6) Hasil analisa cairan pleura dapat menentukan apakah efusi parapneumonik
bersifat complicated atau uncomplicated. Gejala klinik seperti suhu, nyeri
pleuritik ataupun jumlah lobus yang mengalami pneumonia tidak dapat
membedakan keduanya.
7) Limfosit cairan pleura yang tinggi mengarahkan pada beberapa diferensial
diagnosis. Limfosit 90-95% menunjukkan kemungkinan tuberculous pleurisy.
Diagnosis lain yang mungkin adaah kilotoraks, limfoma, yellow nail syndrome,
chronic rheumatoid pleurisy, dan sarkoidosis.

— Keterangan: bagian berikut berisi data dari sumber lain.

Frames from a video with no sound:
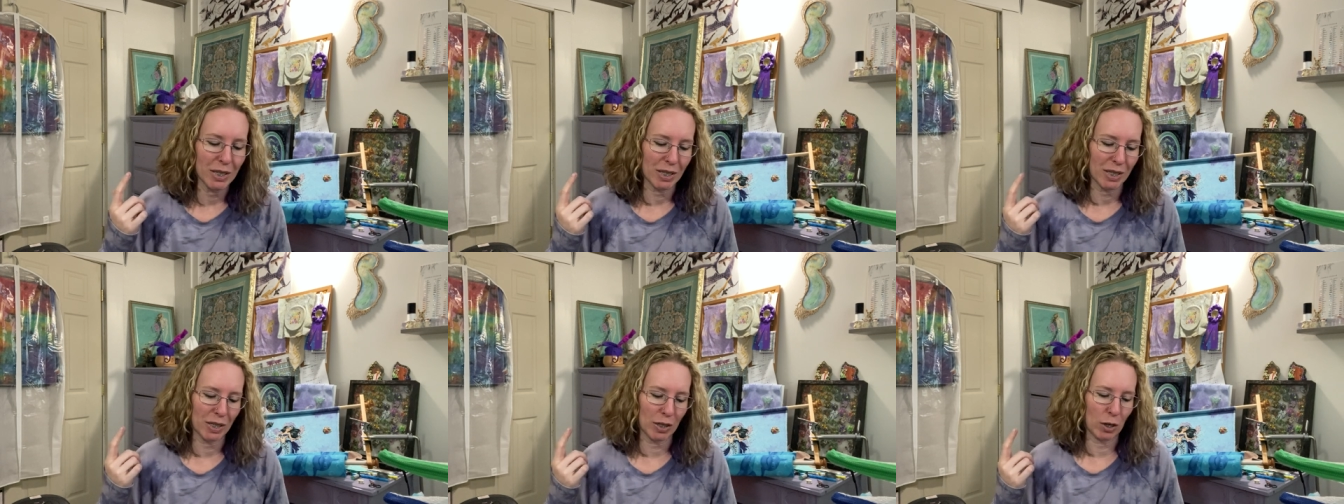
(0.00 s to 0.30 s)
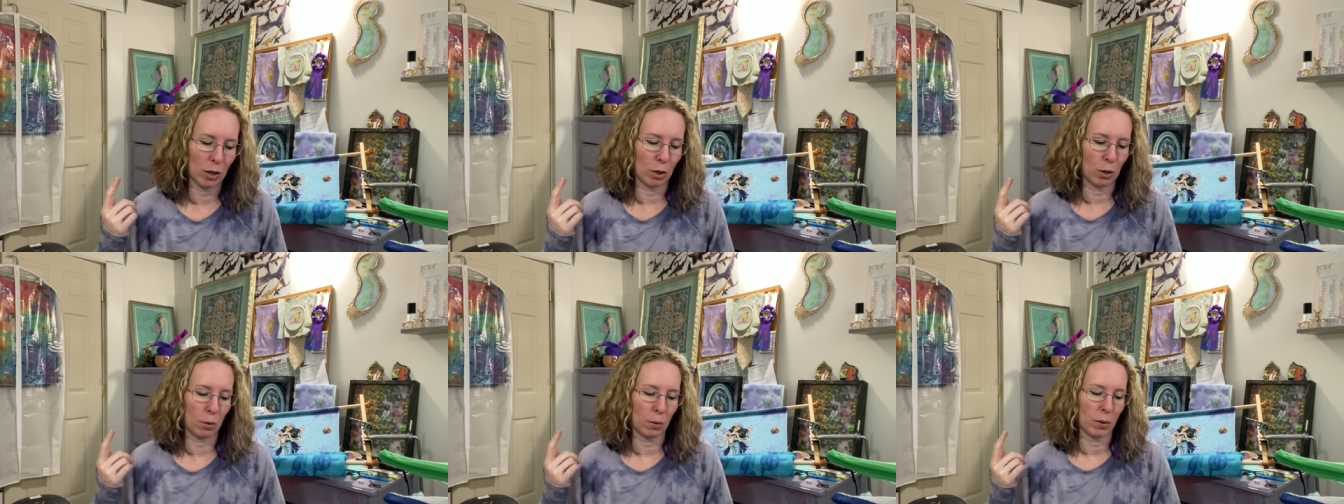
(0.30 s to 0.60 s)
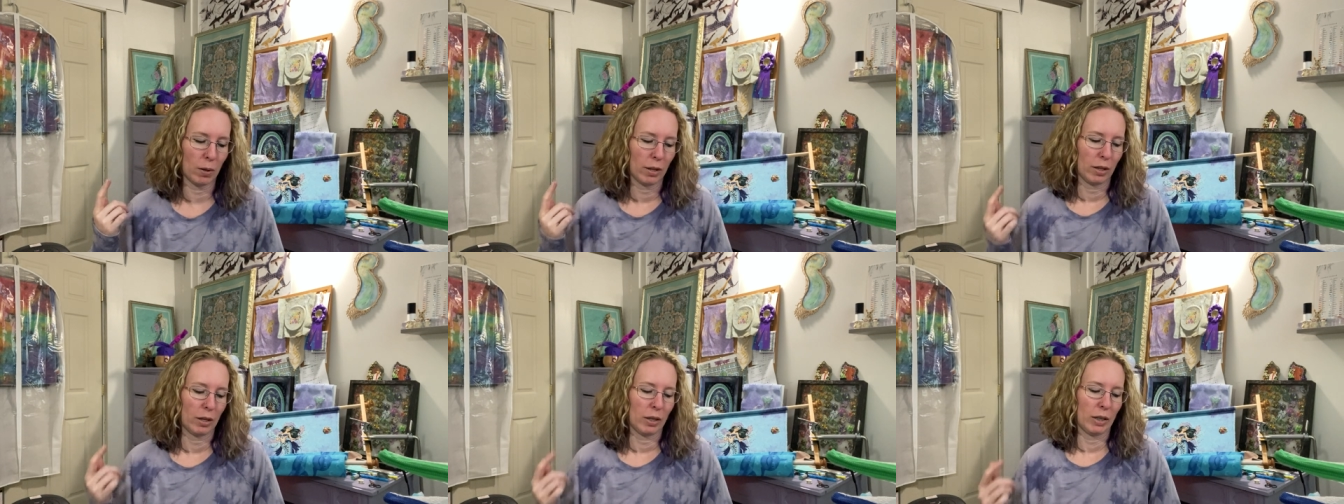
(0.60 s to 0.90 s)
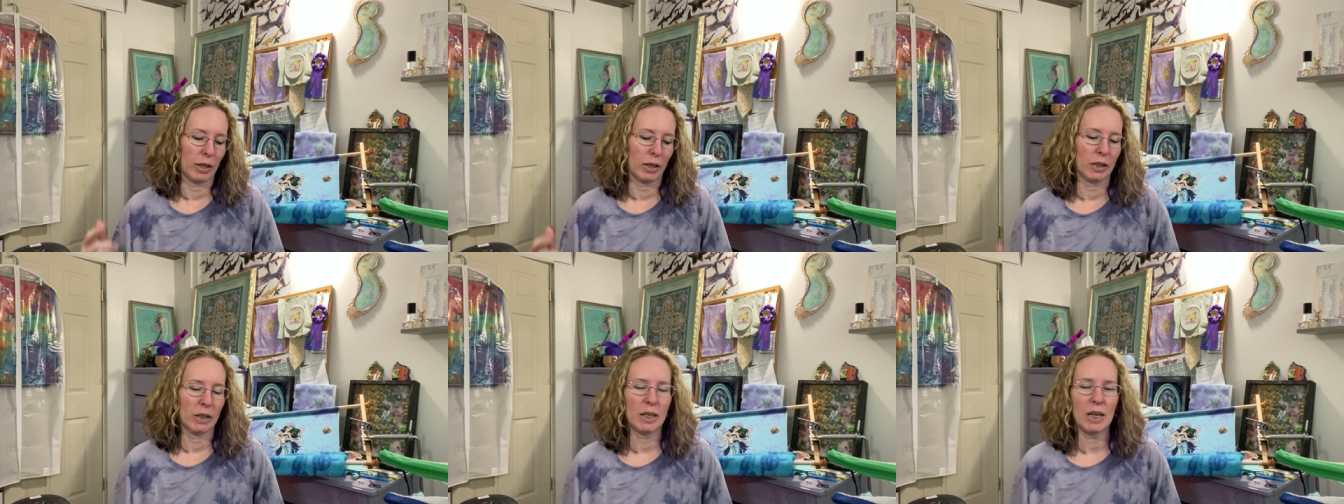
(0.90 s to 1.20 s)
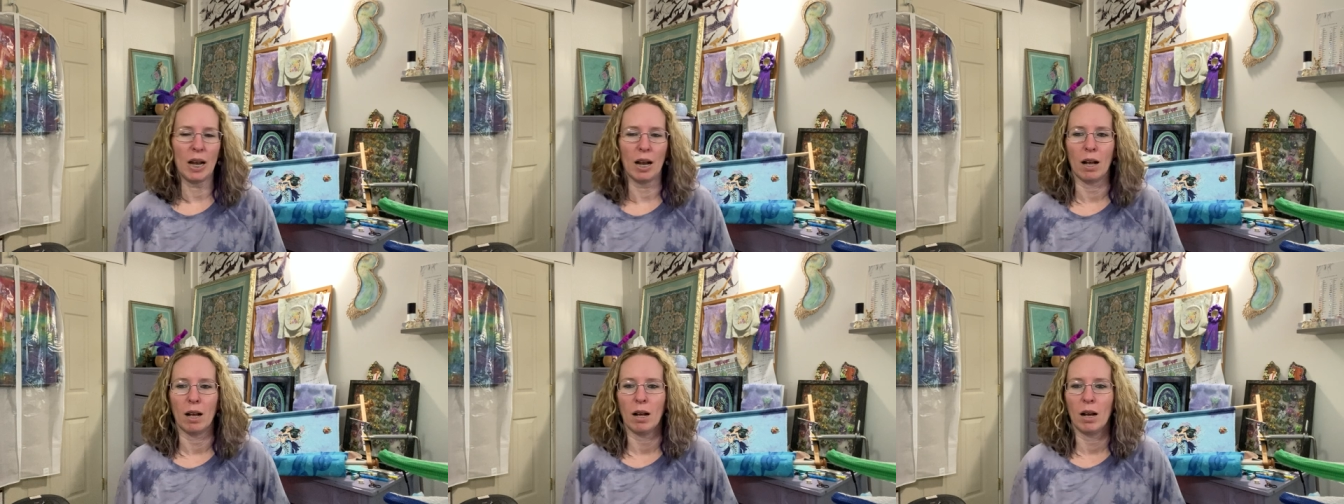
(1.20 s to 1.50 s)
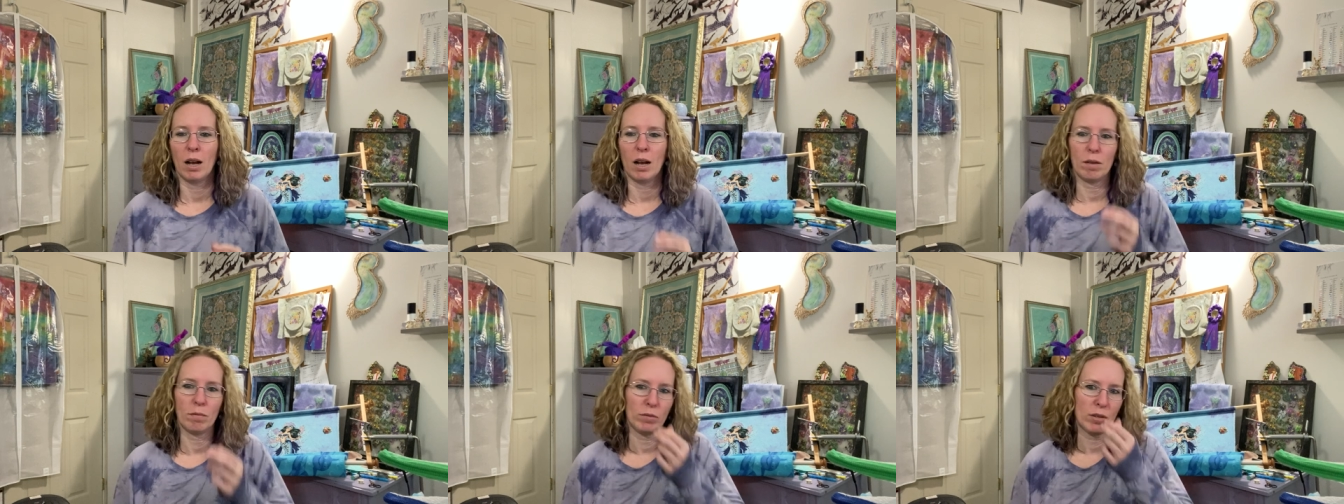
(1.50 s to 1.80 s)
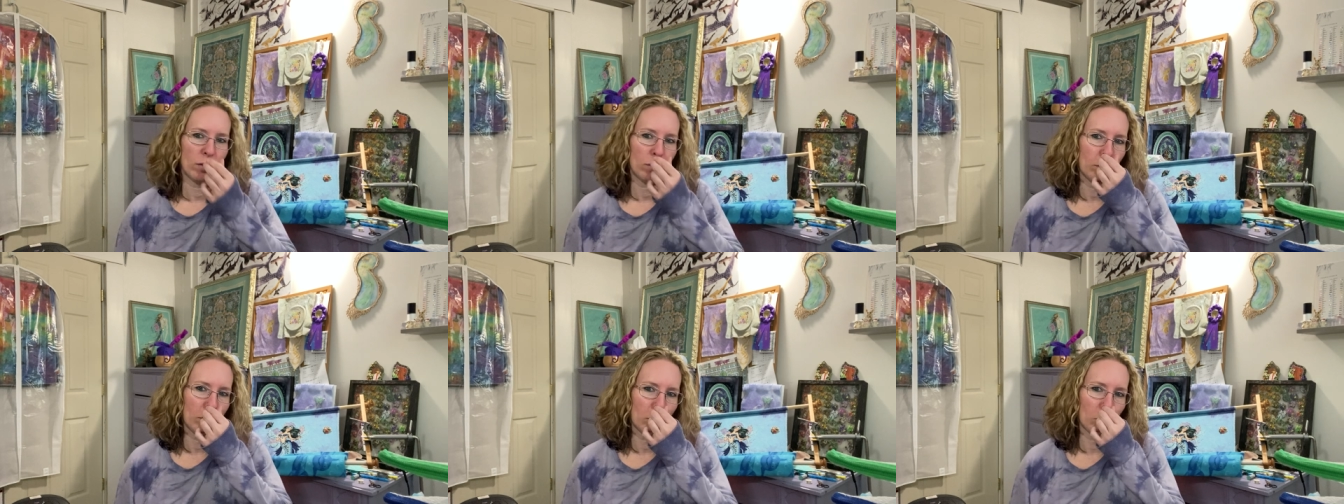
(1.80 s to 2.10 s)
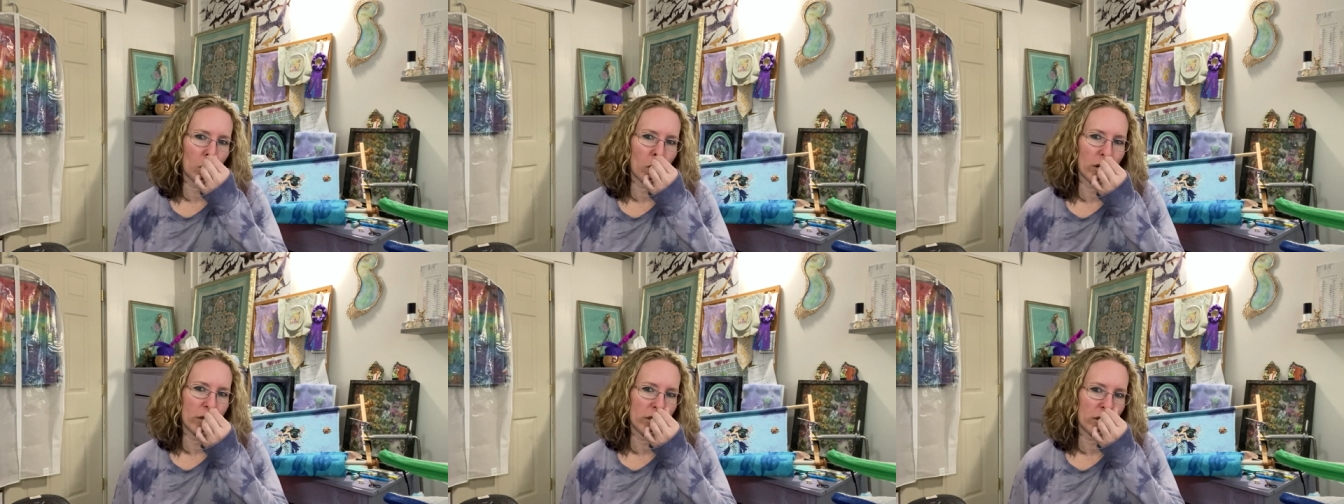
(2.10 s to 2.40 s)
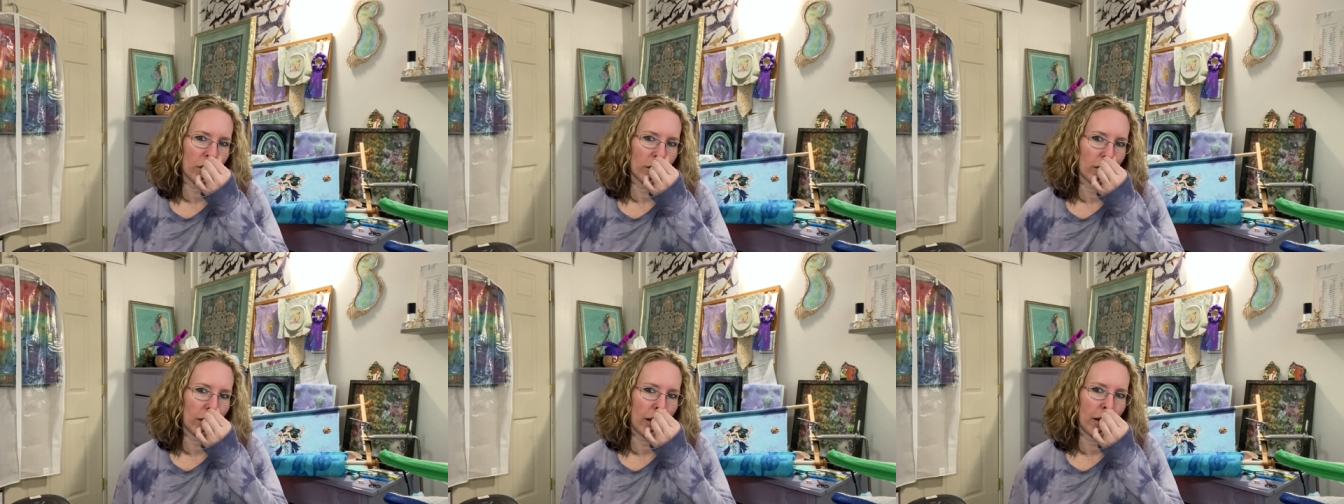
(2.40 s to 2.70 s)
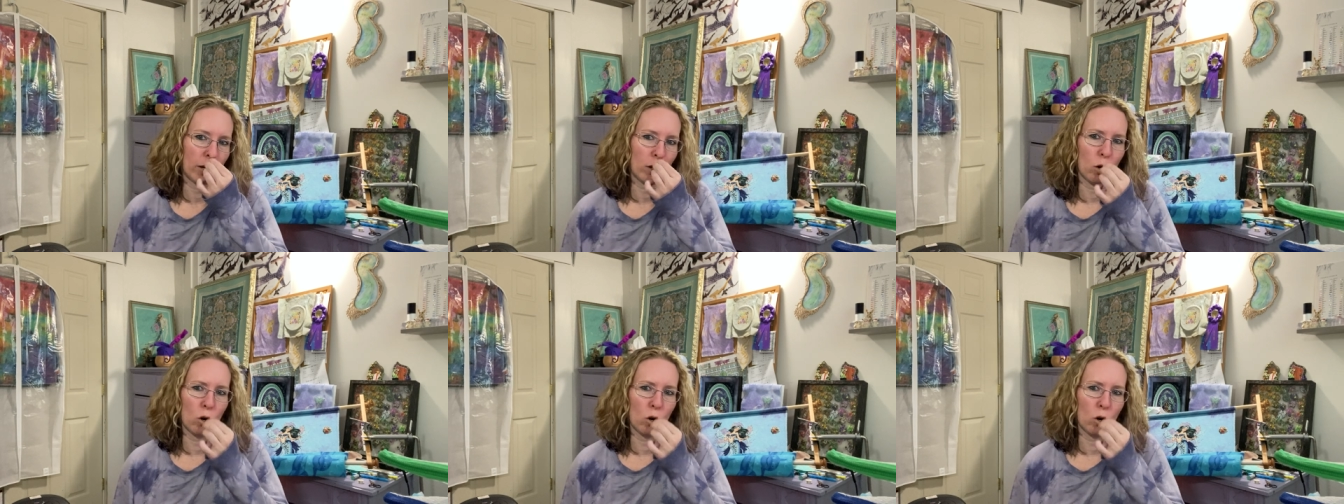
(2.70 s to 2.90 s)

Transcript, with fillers: so yeah, I've never been one to like,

8) pH cairan peura yang rendah (kurang dari 7,30) menyempitkan diferensial


diagnosis efusi pleura eksudatif. Penyakit dengan asidosis cairan pleura adalah
empiema, rheumatoid pleurisy, keganasan, tuberculous pleurisy, lupus pleuritis,
dan ruptur esofagus.
9) Cairan pleura eosinofilia (rasio eosinofil cairan pleura terhadap total sel berinti
lebih dari 10%) menunjukkan penyakit jinak yang umumnya berkaitan dengan
udara atau darah di rongga pleura. Diferensial diagnosis untuk temuan ini adalah
pneumotoraks, hemotoraks, infark paru, efusi pleura asbestos jinak, penyakit
parasit, infeksi jamur, dan reaksi obat.
10)Kadar glukosa cairan pleura kurang dari 60 mg/dL atau rasio glukosa cairan
pleura dan serum kurang dari 0,5 menyempitkan diferensial diagnosis efusi
eksudatif sama dengan diagnosis yang mungkin pada pH cairan pleura rendah.
Yang mungkin adalah empiema, ruptur esofagus, rheumatoid pleurisy, keganasan,
tuberculous pleurisy, keganasan, dan lupus pleuritis. Konsentrasi glukosa kurag
dari 30 mg/dL biasanya ditemukan pada empiema, ruptur esofagus, dan
rheumatoid pleurisy.
11) Cairan pleura yang kaya amilase, menunjukkan kemungkinan ruptur esofagus.
Tidak adanya ruptur esofagus mengarahkan pada diagnosis keganasan, terutama
adenokarsinoma paru atau ovarium. Kedua tumor ini mensekresi salivary
isoamylase.
12)Sel mesotel apabila ditemukan dalam jumlah besar di cairan pleura, menunjukkan
efusi transudat dan kemungkinan kecil efusi eksudat. Cairan pleura dengan sel
mesotel lebih dari 5% jarang disebabkan karena tuberculous pleurisy.
13)Cairan pleura yang tidak tampak putih susu, belum menyingkirkan kemungkinan
kilotoraks. Kilotoraks dapat tampak seperti susu, berdarah, keruh, atau serosa.
Trauma yang menyebabkan efusi hemoragik, dapat mengaburkan tampilan seperti
susu. Pasien malnutrisi atau yang belum makan dapat menampilkan efusi yang
keruh atau serosa. Diagnosis kilotoraks dilakukan dengan pengukuran kadar
trigliserida lebih dari 100 mg/dL.
14)Karakteristik cairan pleura pada ruptur esofagus spontan adalah konsentrasi
amilase saliva yang tinggi, dan pH cairan pleura rendah (seringkali 6,00). pH yang
rendah ini disebabkan oleh empiema anaerob.